- **Work instruction**
From the first line to the last, give the records again exactly and skip the pictures.

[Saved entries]
------------------------

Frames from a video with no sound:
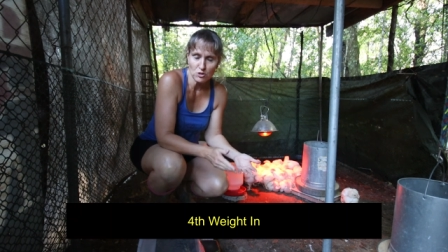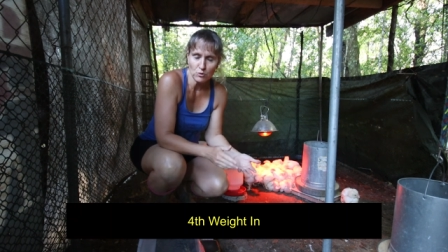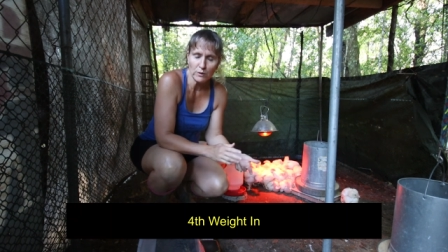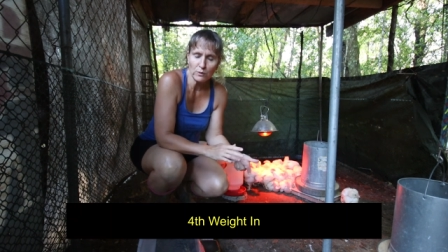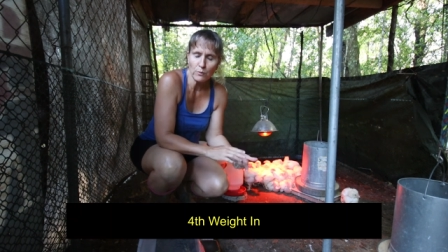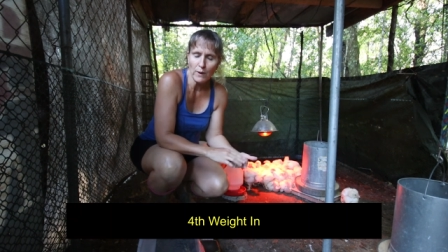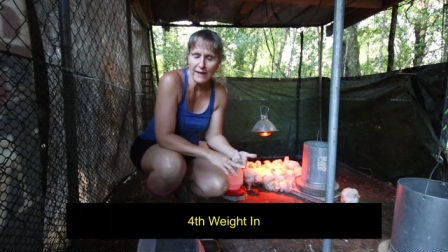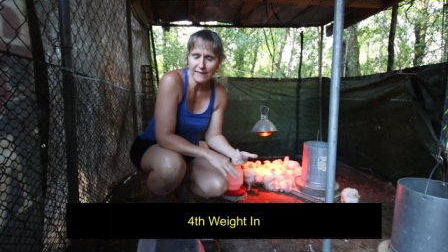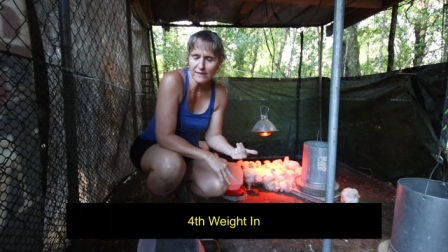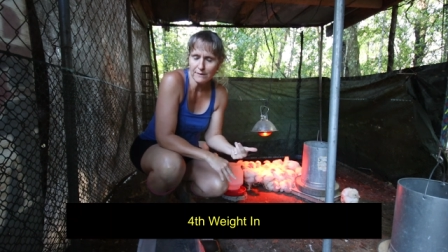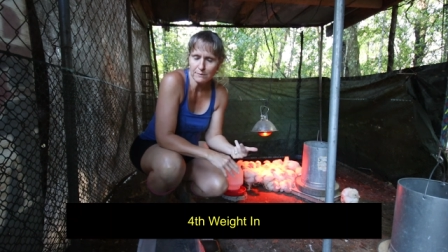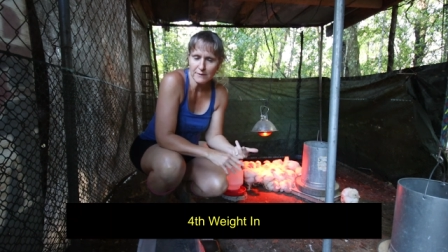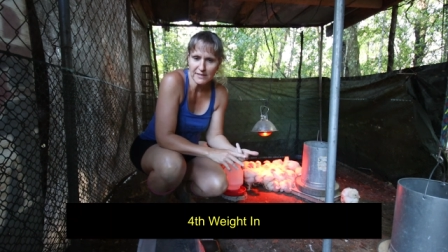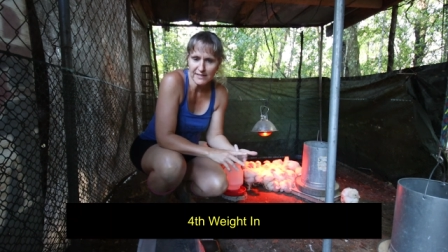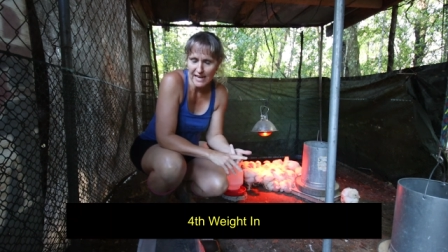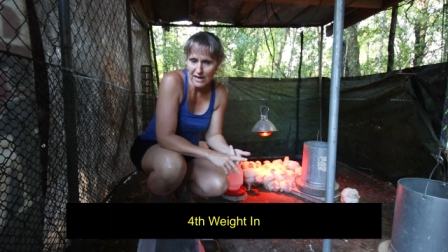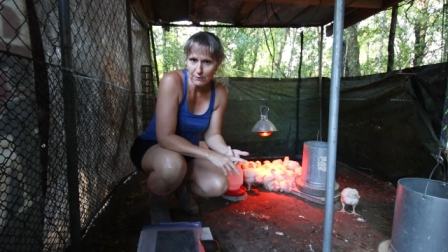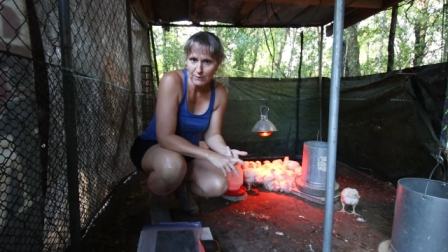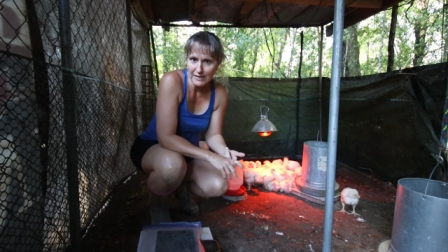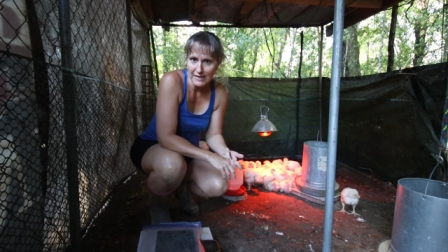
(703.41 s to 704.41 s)
So we weighed them
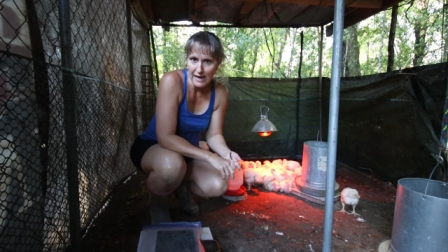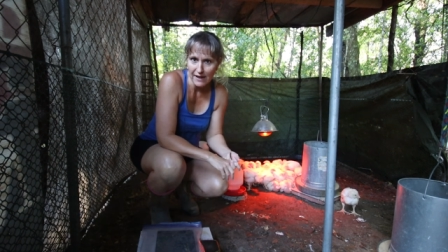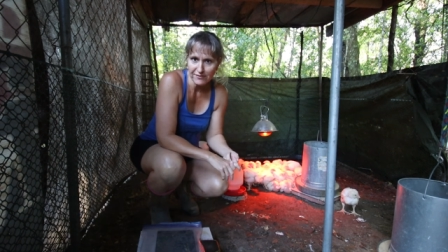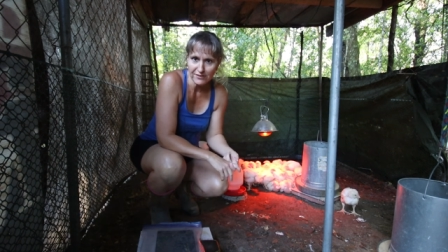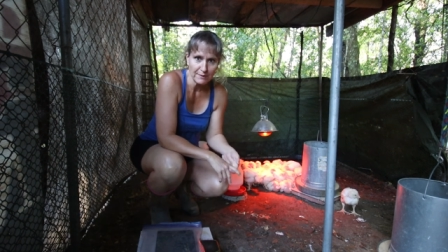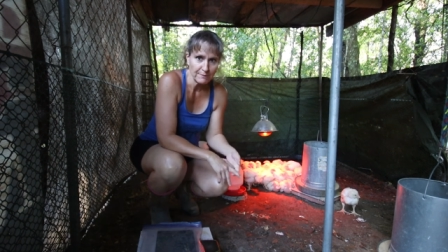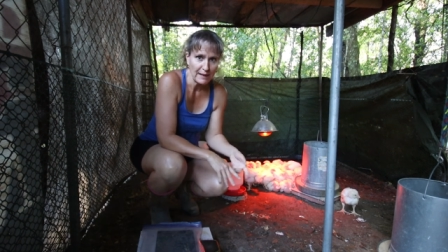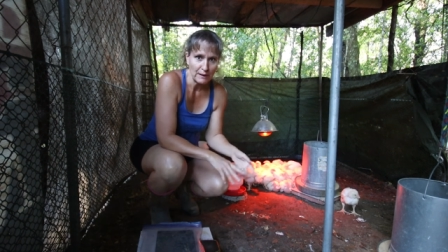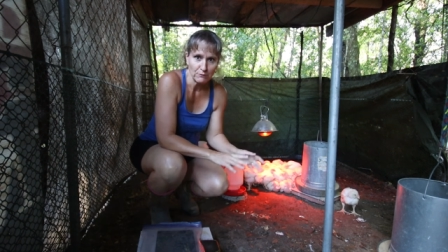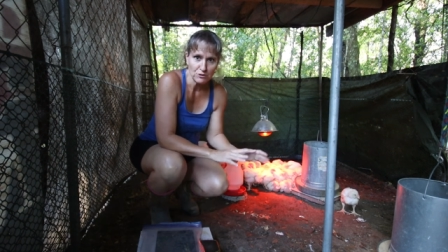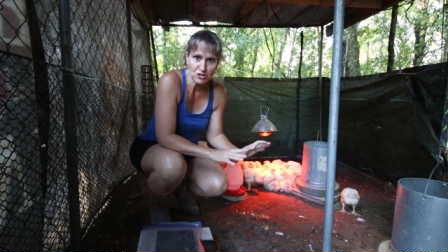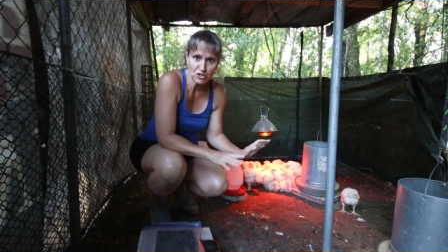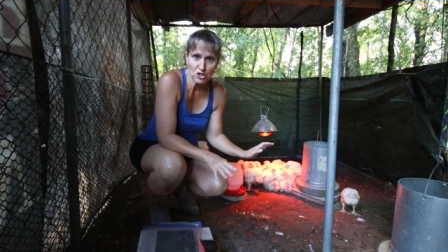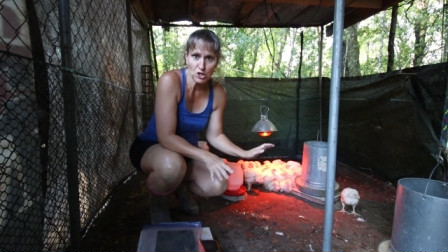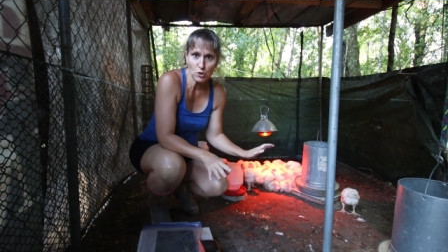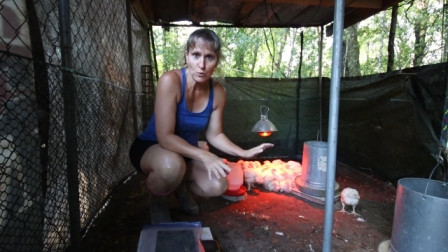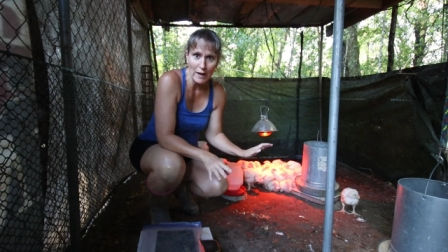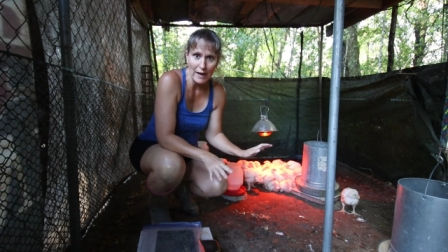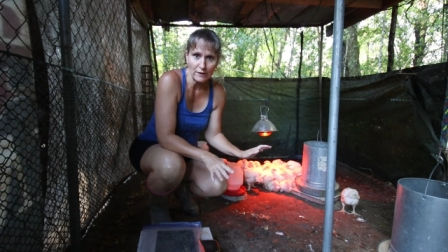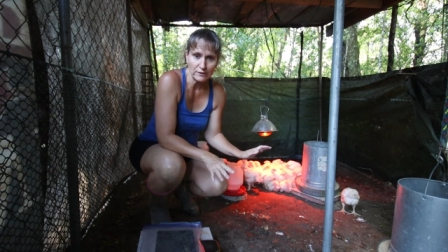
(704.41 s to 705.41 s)
the day we got them. That was
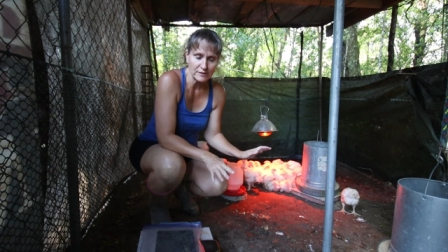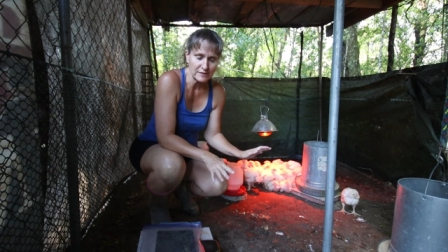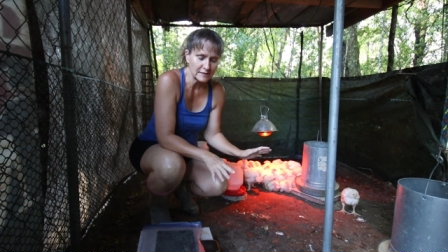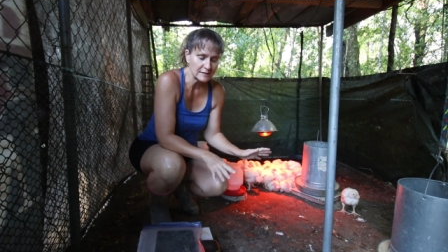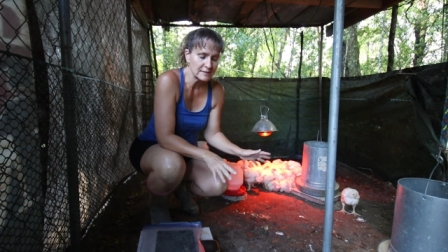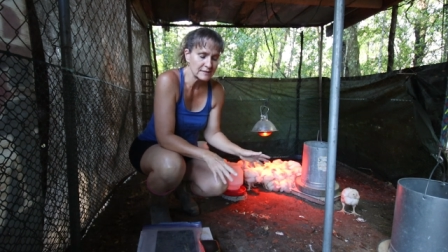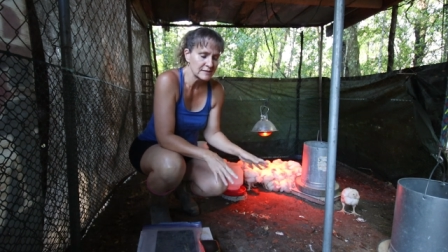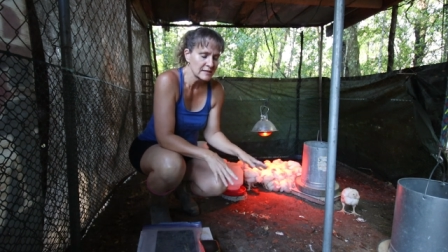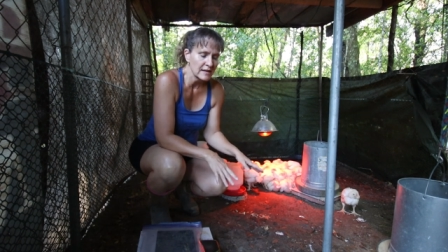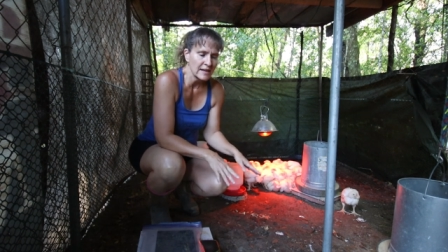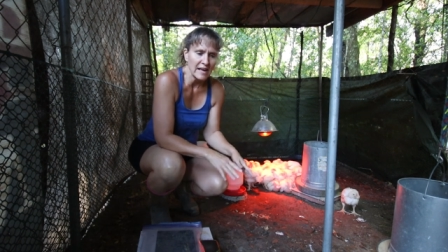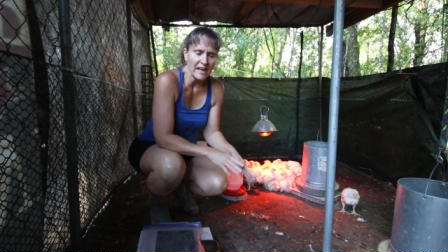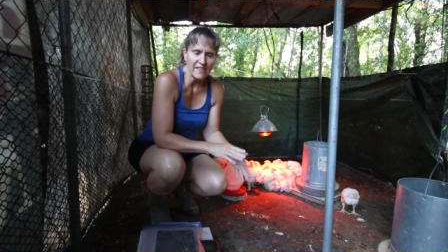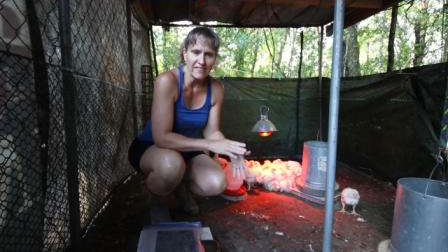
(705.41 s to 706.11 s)
two ounces.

------------------------

- **Written solution**
Frames from a video with no sound:
(703.41 s to 704.41 s)
So we weighed them
(704.41 s to 705.41 s)
the day we got them. That was
(705.41 s to 706.11 s)
two ounces.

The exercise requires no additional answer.